## The problem
In the records below, find the line holding "[0:00.00-0:00.90]"; copy it and every line after it to the end, omitting all images.

## Supplied data
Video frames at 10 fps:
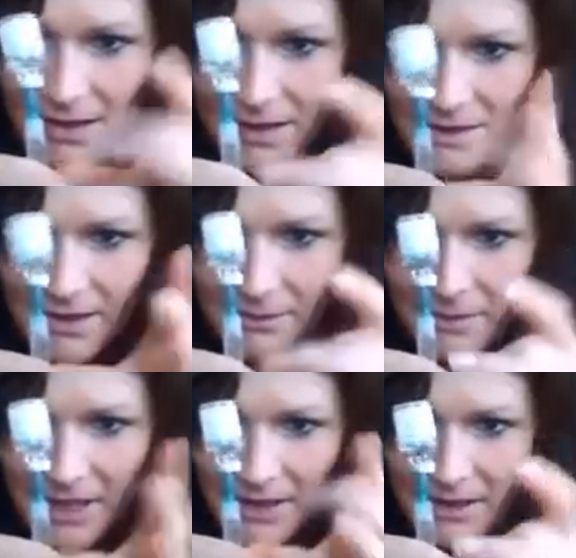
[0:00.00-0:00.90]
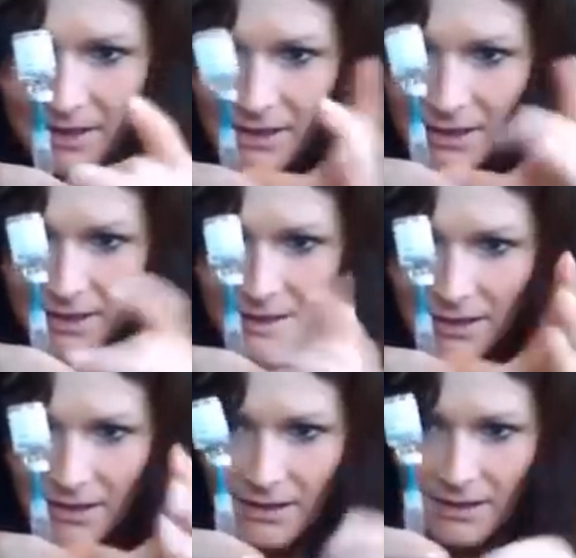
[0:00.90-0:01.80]
a little bit.
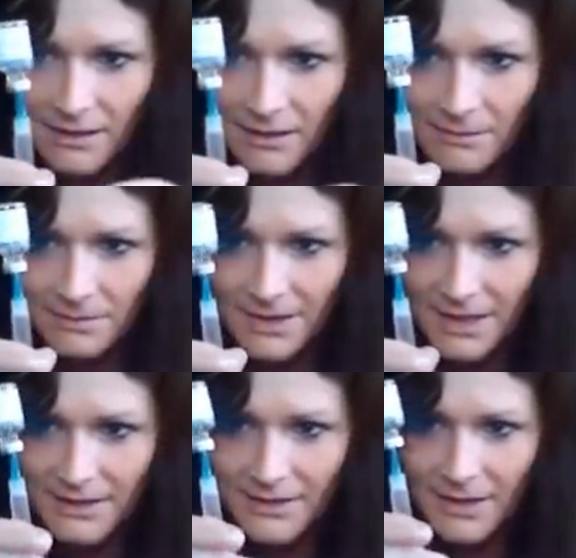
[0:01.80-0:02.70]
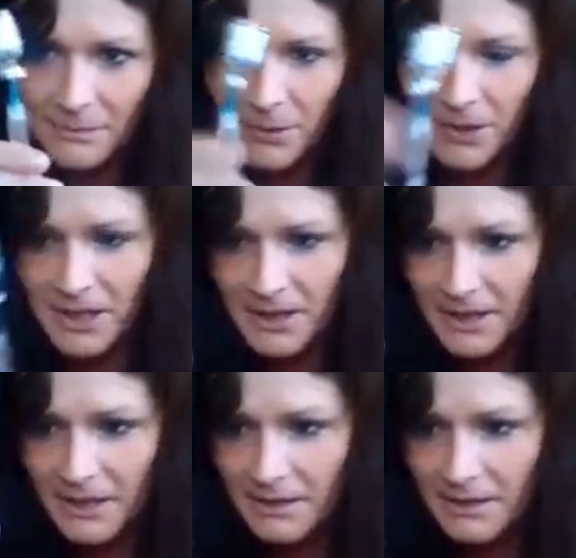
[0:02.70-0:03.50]
That's looking pretty good.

## Output of the task
[0:00.00-0:00.90]
[0:00.90-0:01.80]
a little bit.
[0:01.80-0:02.70]
[0:02.70-0:03.50]
That's looking pretty good.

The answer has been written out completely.